Majority of the buildings on Palm Beach Road in Navi Mumbai, including highprofile societies that house bureaucrats and police officials, don’t have CRZ clearance.
The state has sought legal opinion on how to proceed against such buildings after the Union environment ministry’s refusal to regularise them.
“We have no choice but to take action. But we are examining relevant sections of the Environment Protection Act before taking action,” said Sachin Ahir, minister of state for environment.
A criminal complaint could be filed against developers or promoters of these buildings under section 15 of the Act for flouting coastal norms, Ahir said.
Those found guilty can face up to five years’ imprisonment and/or a fine of up to Rs1 lakh.
The other option with the state is to send notice to buildings under section 5 of the Act, which empowers authorities to cut their power and water connections.
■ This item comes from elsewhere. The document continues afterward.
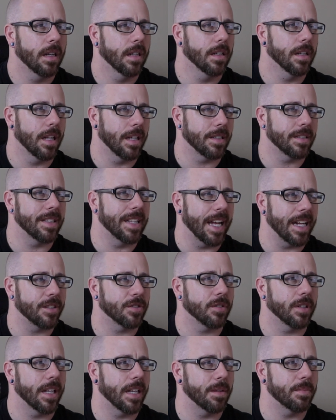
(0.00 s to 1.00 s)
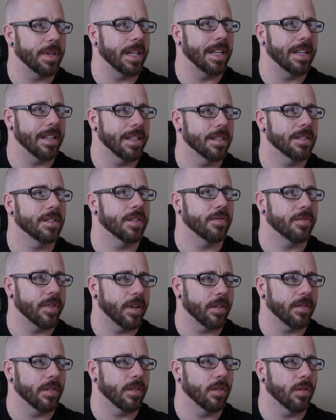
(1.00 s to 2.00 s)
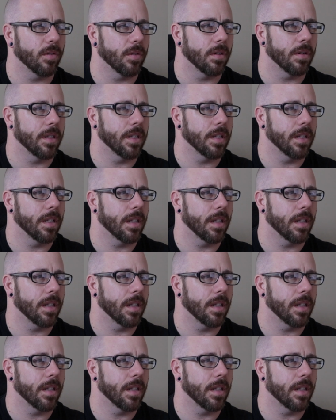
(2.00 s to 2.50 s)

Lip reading: Lust's natural enemy is the fear of the Lord.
The state environment department is likely to issue this notice, give buildings a hearing and forward the cases to the Centre for further action.
In its June 22 issue, Hindustan Times had reported that union environment minister Jayanti Natarajan had refused to regularise these buildings despite chief minister Prithviraj Chavan proposing a hefty fine for their regularisation.
In 2011, the Centre set a precedent by ordering the demolition of the 31-storey Adarsh society in Cuffe Parade for violation of coastal norms.
Since then, the state government has come across nearly 500 buildings in Mumbai and Navi Mumbai, which despite falling in the CRZ, don’t have the mandatory clearances from the state coastal body, Maharashtra Coastal Zone Management Authority (MCZMA).
The state government’s selective interpretation of coastal laws is partially to blame for this mess.
Even after 2002, when the MCZMA nod became mandatory, the state’s urban development department, unwilling to let go of its powers, did not forward construction proposals to the state coastal body.
In many of these cases, developers claim they had no idea that MCZMA nod was mandatory as local authorities did not inform them about the law.